DATA PROVIDED
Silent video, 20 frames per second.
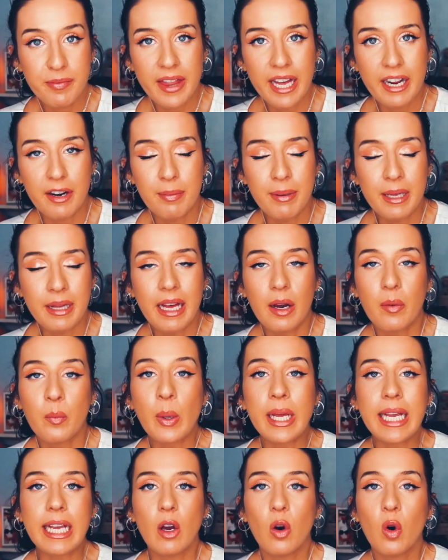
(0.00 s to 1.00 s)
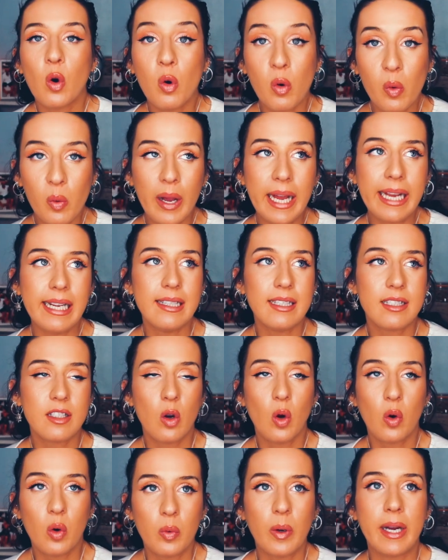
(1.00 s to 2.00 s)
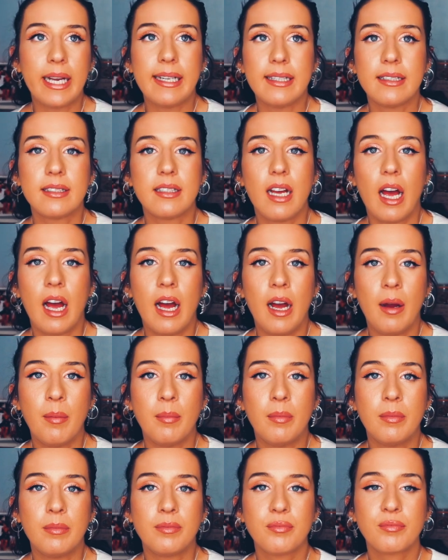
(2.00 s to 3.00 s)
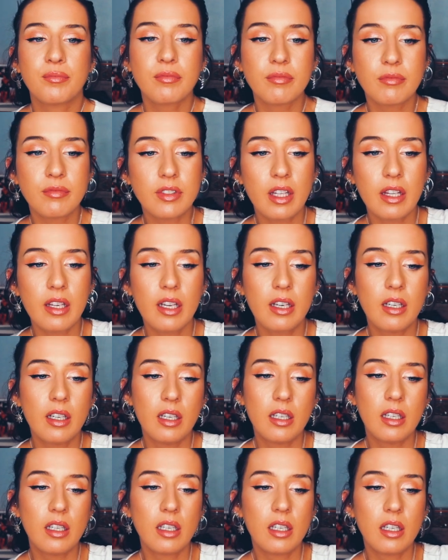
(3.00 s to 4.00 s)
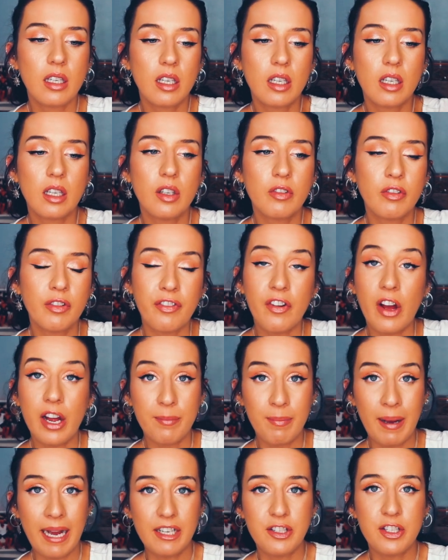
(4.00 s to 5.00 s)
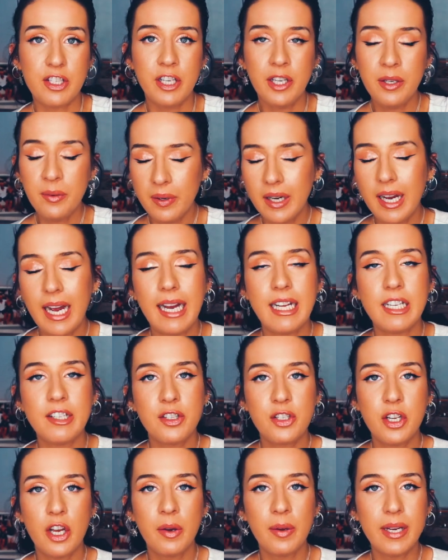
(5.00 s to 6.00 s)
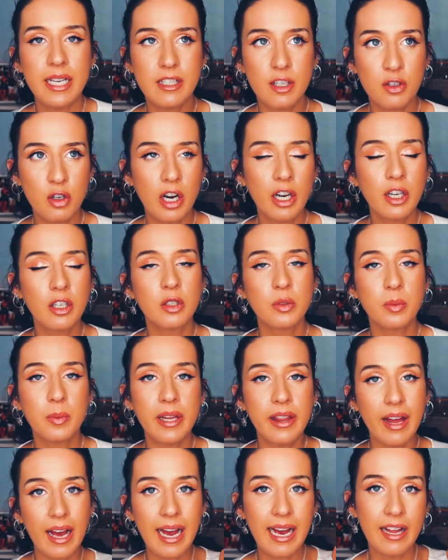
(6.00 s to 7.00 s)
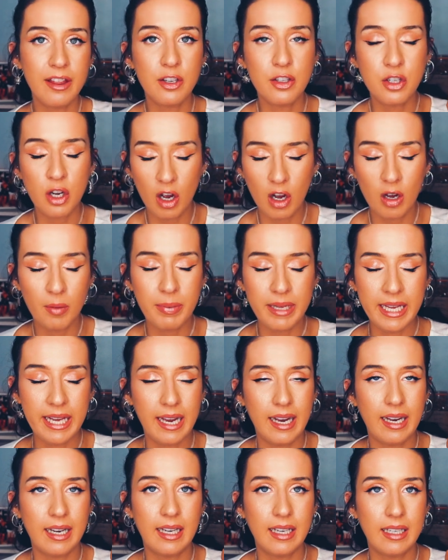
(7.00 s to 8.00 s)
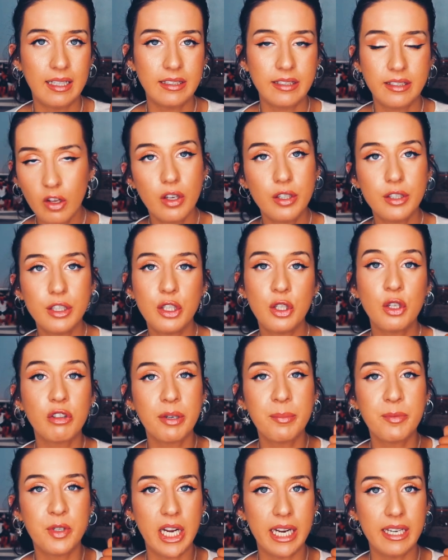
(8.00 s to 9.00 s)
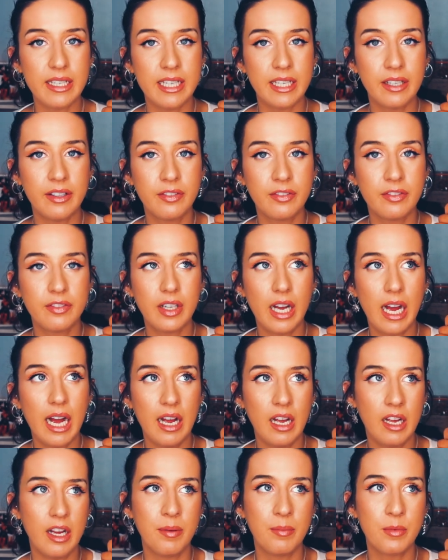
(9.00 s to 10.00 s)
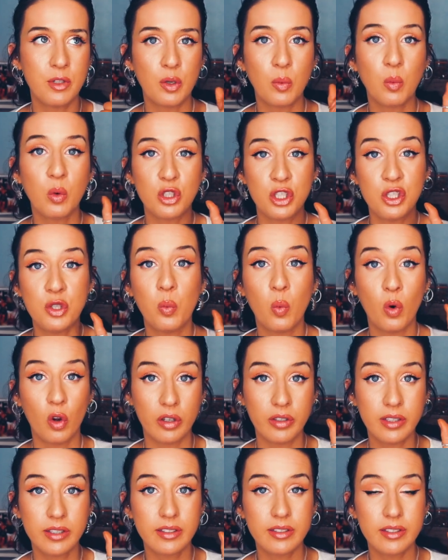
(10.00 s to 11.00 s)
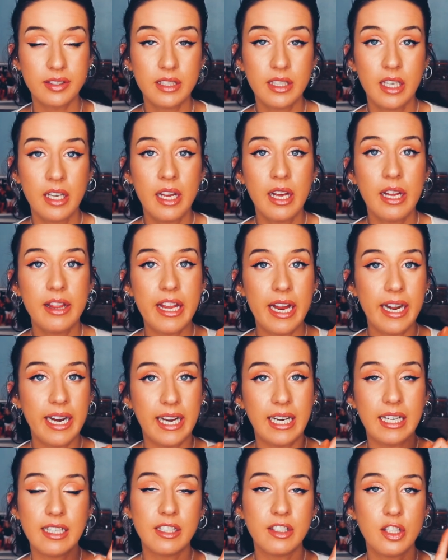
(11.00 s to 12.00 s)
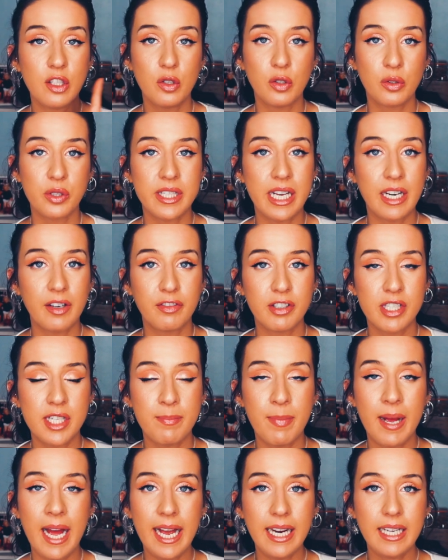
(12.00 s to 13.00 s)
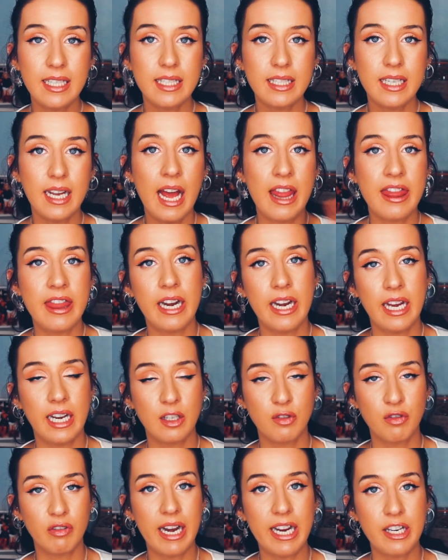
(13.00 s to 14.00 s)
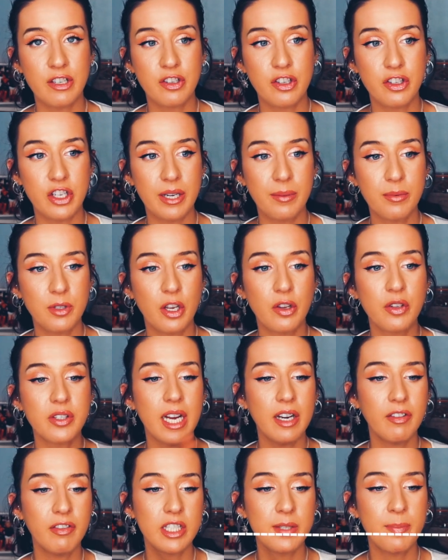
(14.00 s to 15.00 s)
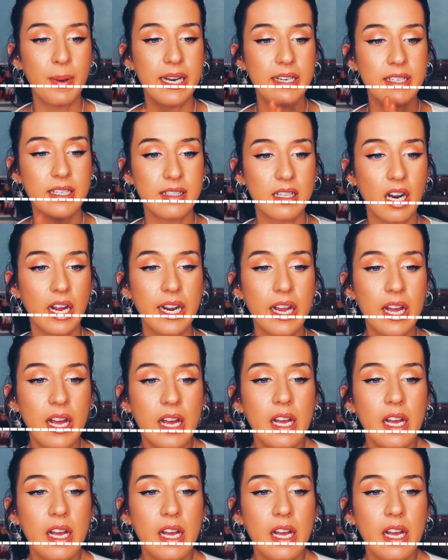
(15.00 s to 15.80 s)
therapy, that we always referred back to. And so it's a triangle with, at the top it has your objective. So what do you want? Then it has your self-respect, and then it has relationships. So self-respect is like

==

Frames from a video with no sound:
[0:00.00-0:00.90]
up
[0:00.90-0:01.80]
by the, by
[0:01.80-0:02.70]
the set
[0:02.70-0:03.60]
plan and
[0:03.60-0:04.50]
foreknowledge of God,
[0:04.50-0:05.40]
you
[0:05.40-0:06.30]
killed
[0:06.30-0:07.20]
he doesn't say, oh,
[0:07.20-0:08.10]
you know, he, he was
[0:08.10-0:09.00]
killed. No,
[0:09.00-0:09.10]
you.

---

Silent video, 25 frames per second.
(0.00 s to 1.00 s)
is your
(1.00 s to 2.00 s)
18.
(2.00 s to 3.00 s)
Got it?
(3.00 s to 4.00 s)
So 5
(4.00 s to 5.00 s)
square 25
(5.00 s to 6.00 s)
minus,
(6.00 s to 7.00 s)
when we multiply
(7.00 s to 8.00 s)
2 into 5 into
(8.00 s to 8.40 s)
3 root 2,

YOUR OBJECTIVE
All that is needed is the number of lines in the listing holding the word "second".

RESPONSE AREA
2